Verizon says it’s building more control-plane technology into its network infrastructure to allow electronic devices on its optical network to communicate more easily with each other, to simplify operations and to achieve near real-time provisioning of specified new circuits.

In addition, Verizon will extend 100G technology into its metro network worldwide to provide the same functionality as 100G long haul. “These two key initiatives will allow Verizon to provide greater scalability and functionality while supporting higher access speeds,” the carrier notes.

Comments Ihab Tarazi, vice president/Global IP and Transport Planning and Technology, "It’s no longer about miles and scope. It’s about leveraging strategies that further enable us to deliver the promise of cloud-based and mobility-enabled industry solutions."

To extend its control plane infrastructure, Verizon deployed the Ciena 5430 Reconfigurable Switching System it says features advanced Optical Transport Network aggregation and switching software to provide growth and resiliency for enterprise customers requiring high-speed, high-performance, transparent wavelength services with higher bit rates and greater availability than what conventional SONET networks provide.
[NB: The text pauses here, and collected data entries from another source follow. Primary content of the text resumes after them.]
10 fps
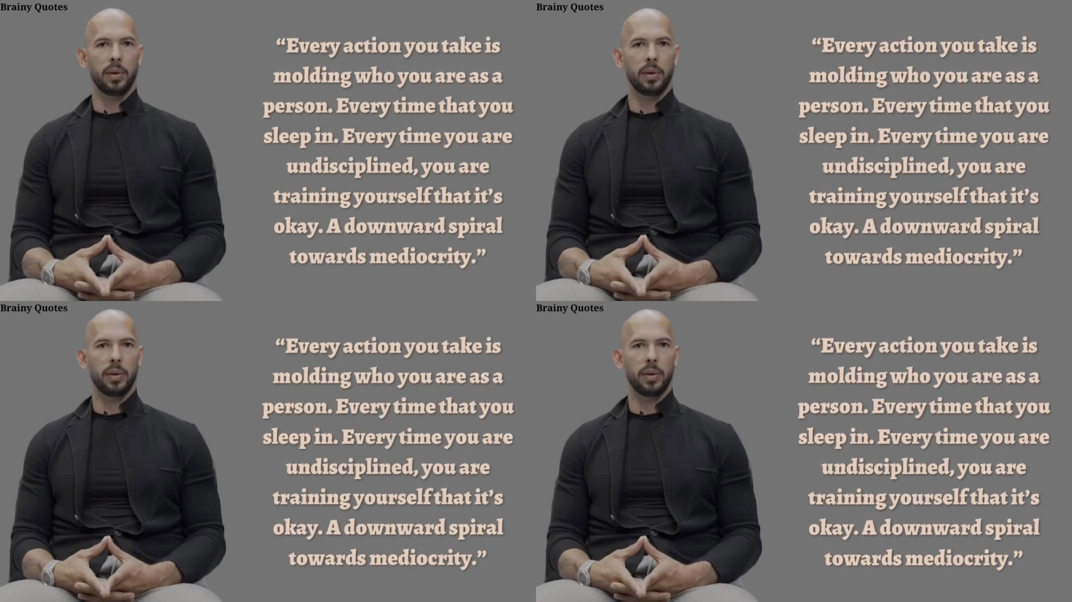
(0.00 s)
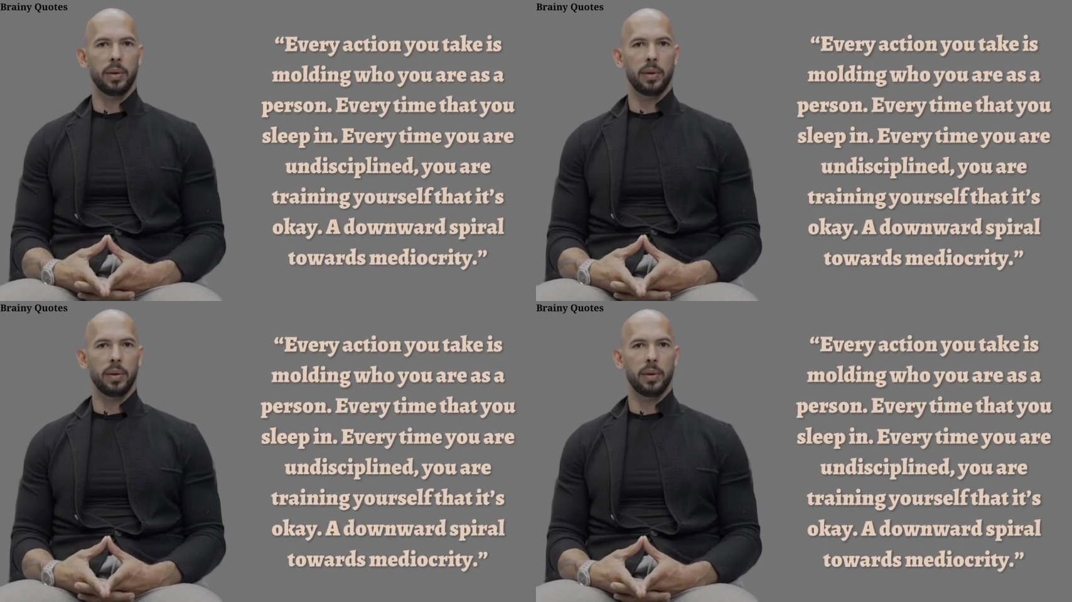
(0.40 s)

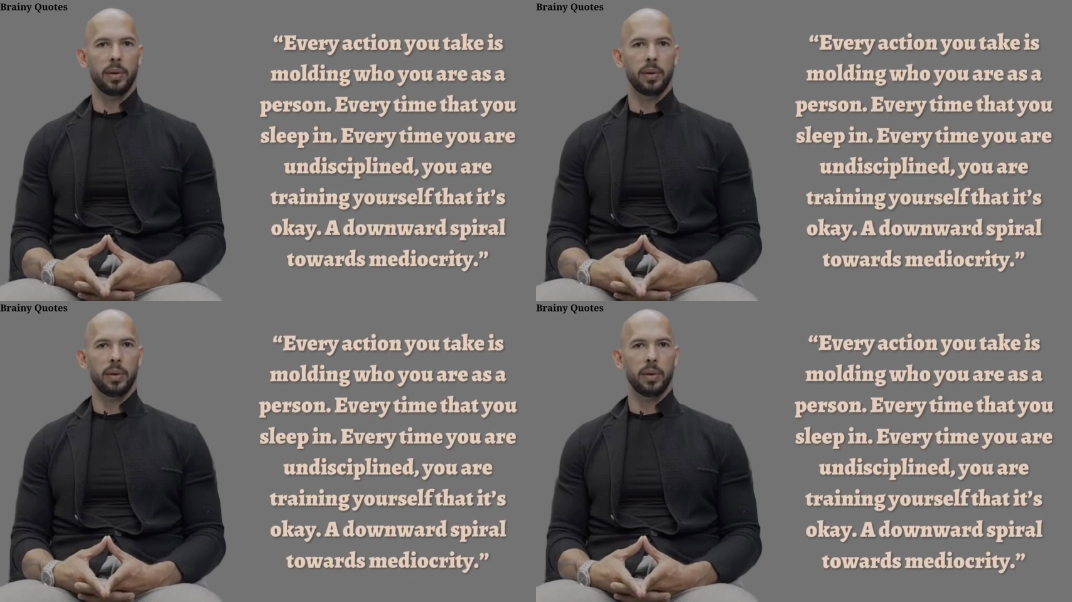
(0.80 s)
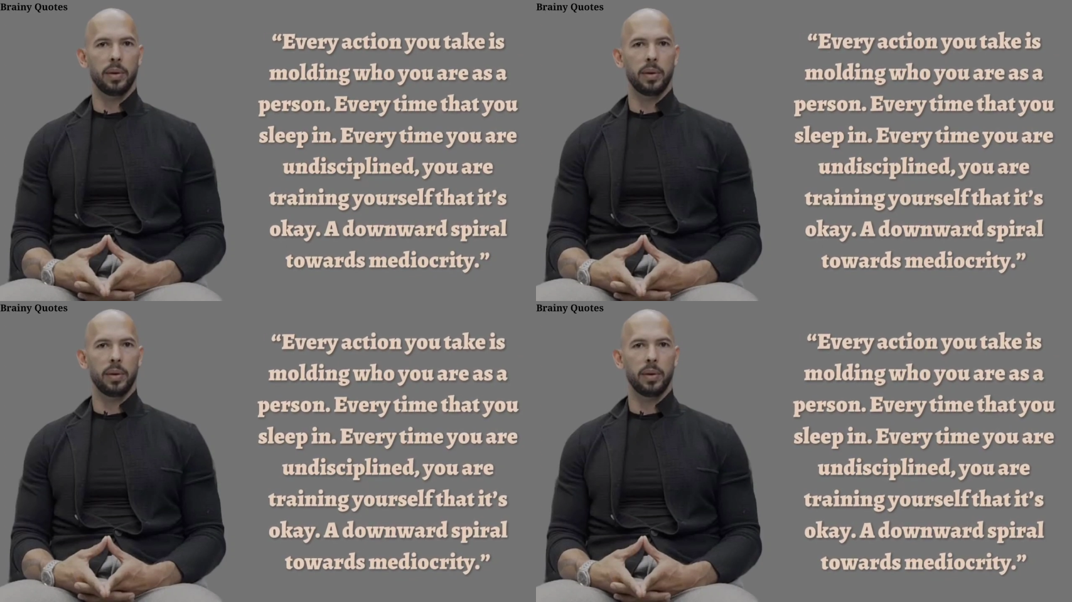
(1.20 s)

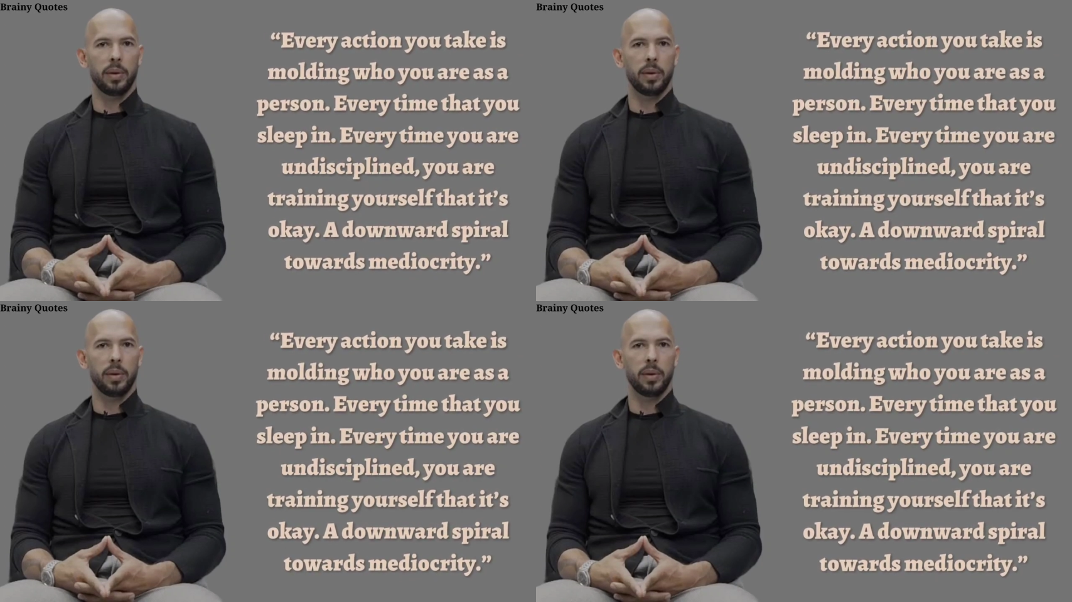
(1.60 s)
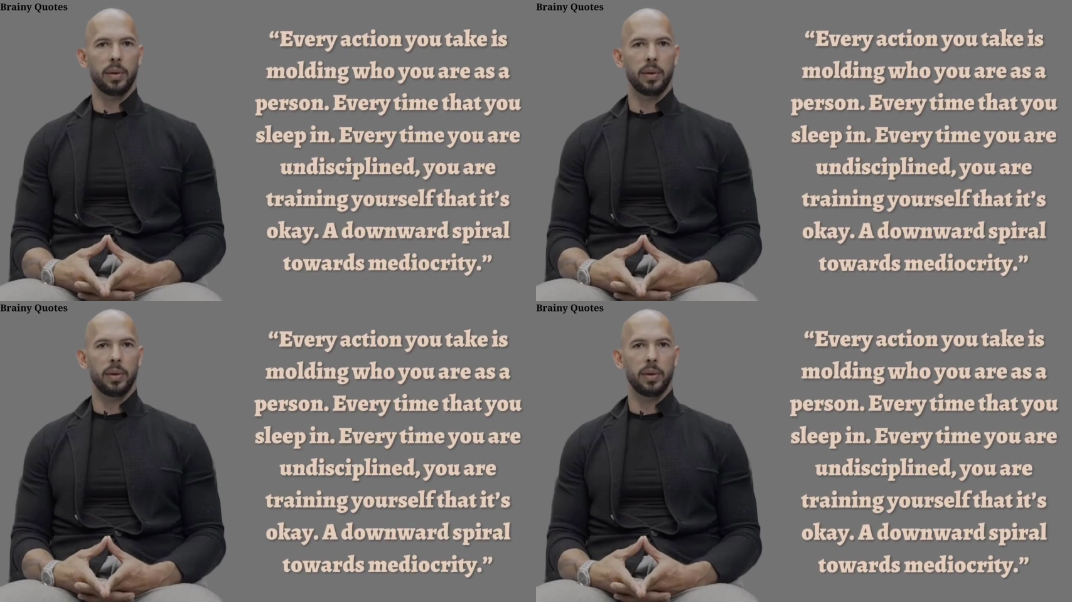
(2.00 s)

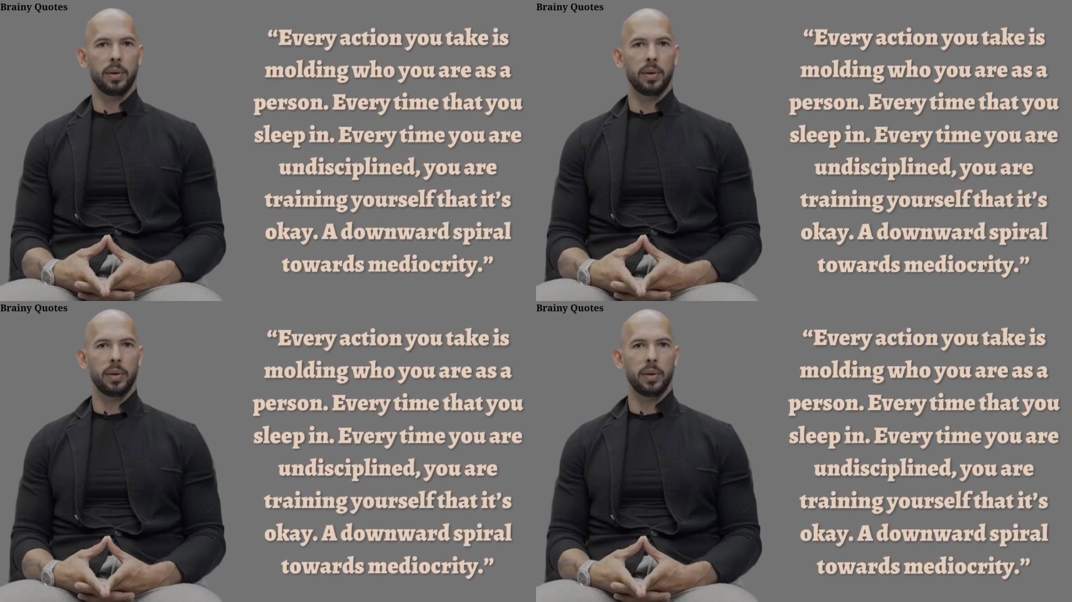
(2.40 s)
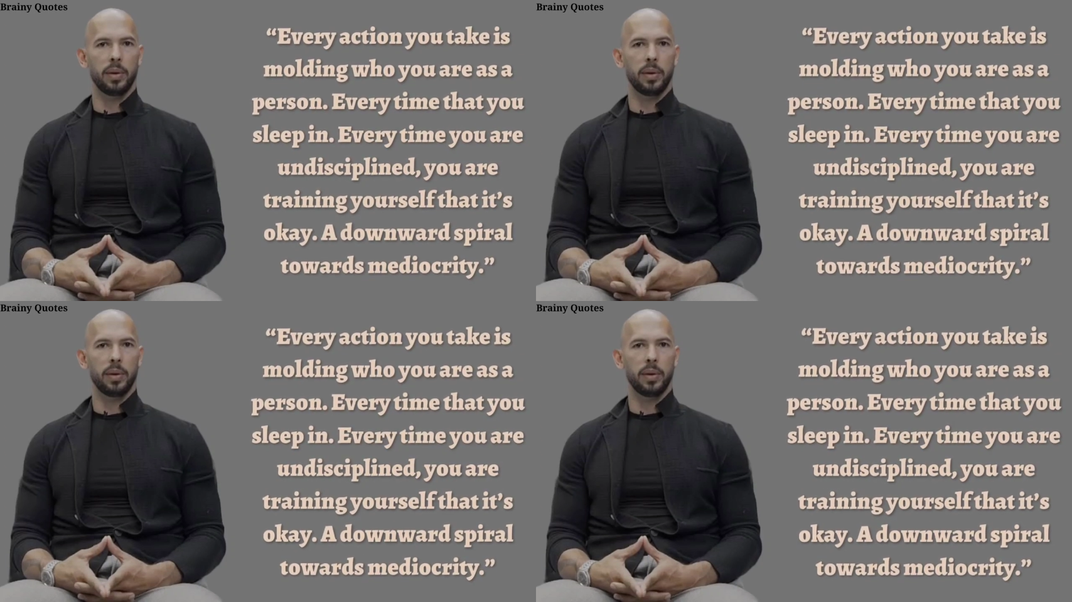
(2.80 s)

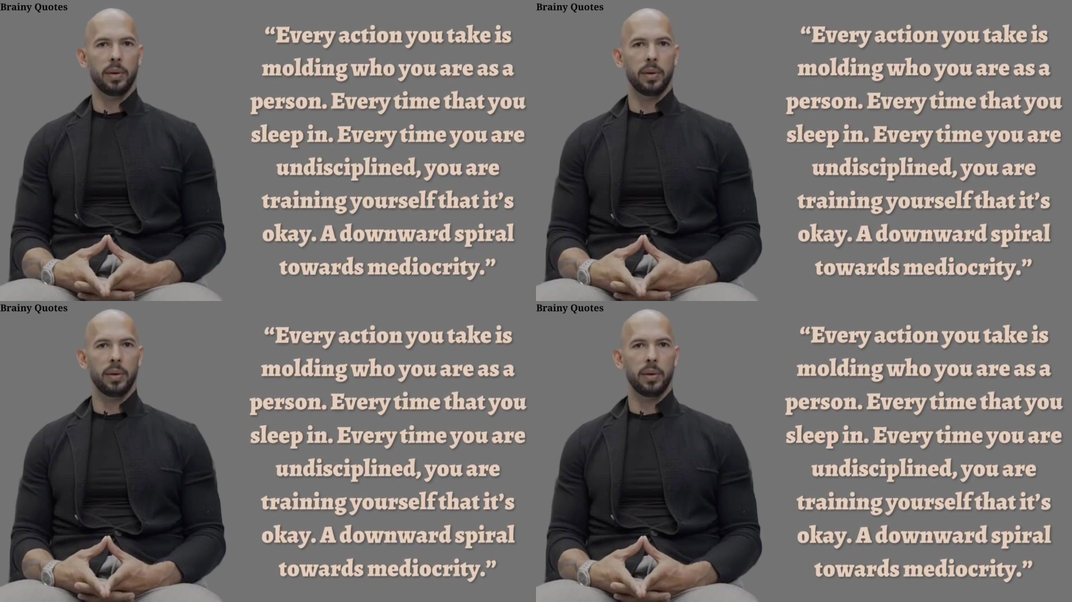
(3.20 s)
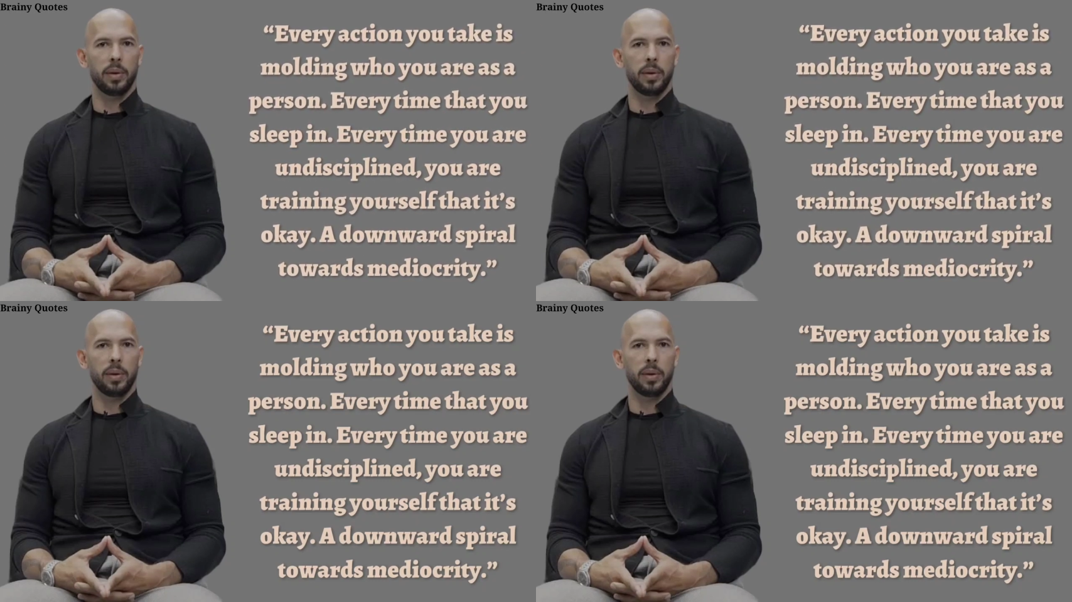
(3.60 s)

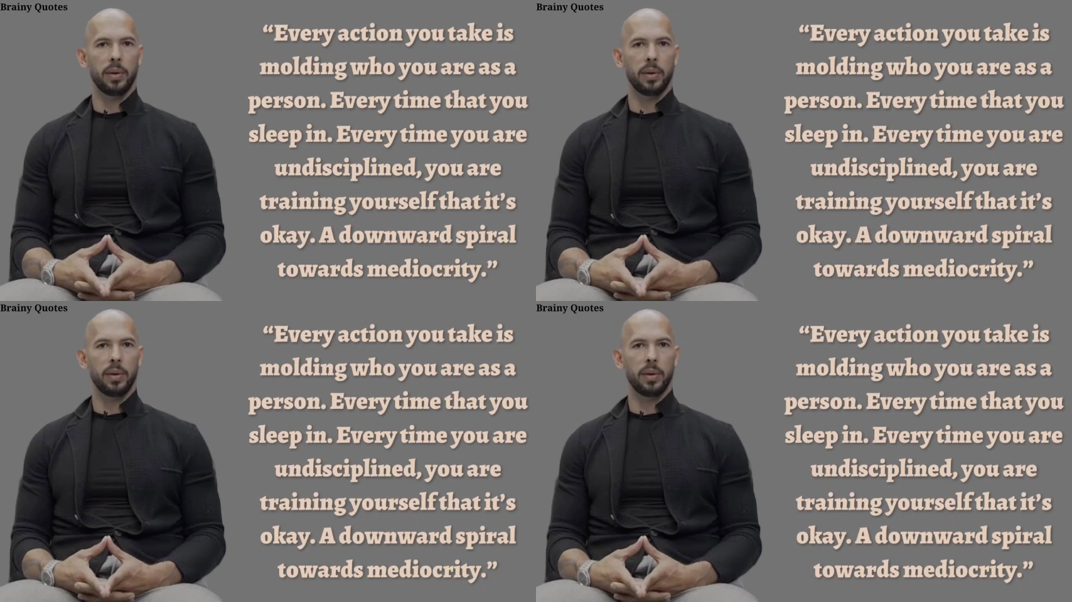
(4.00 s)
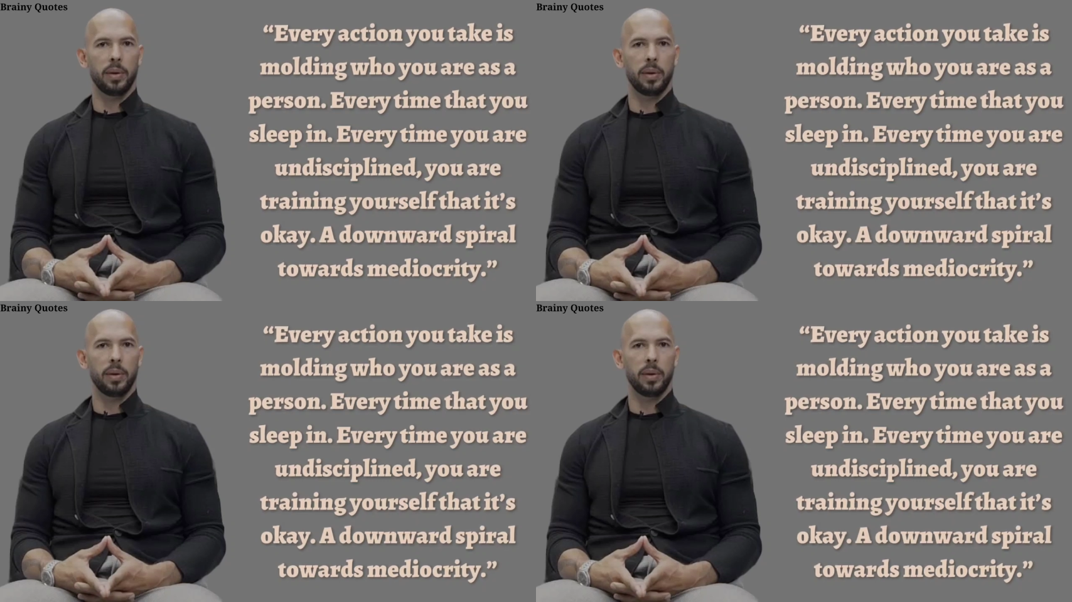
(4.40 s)

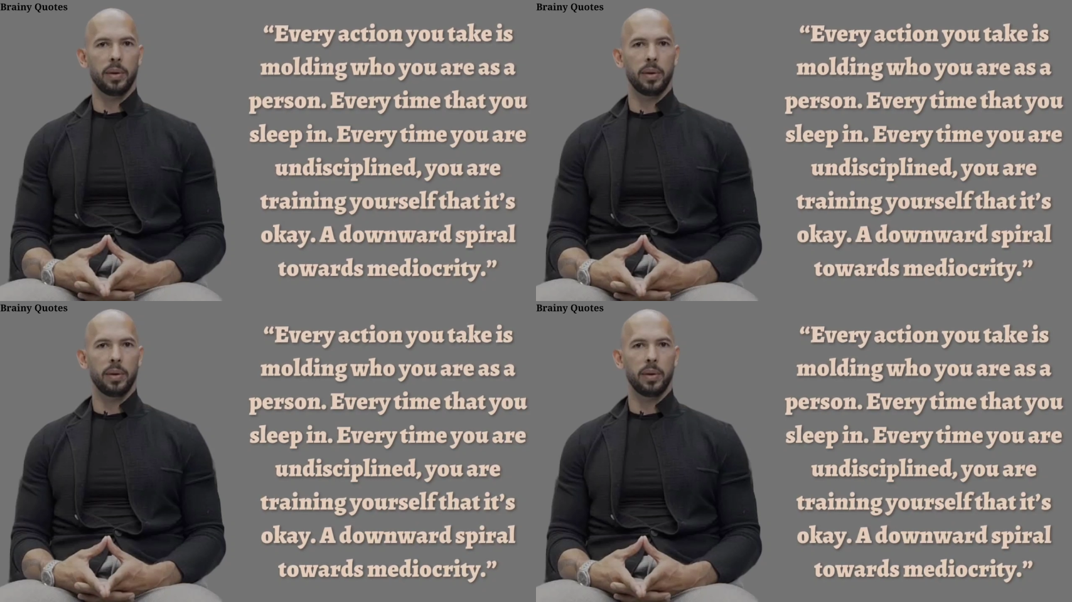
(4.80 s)
This is a still picture; no speech is visible.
“The control plane initiative enables end-to-end optical transport network functionality and global mesh architecture capabilities,” company literature adds. “This architecture creates additional paths to quickly and seamlessly reroute traffic in the event of multiple breaks or network disruptions. During a natural or man-made disaster, Verizon can automatically reroute customer traffic to an equivalent available network path without human intervention, thereby increasing service resiliency.”

Verizon’s extension of 100G coherent technology will provide broader access coverage for government and large-business customers; it will be deployed into major global metro markets during 1H13.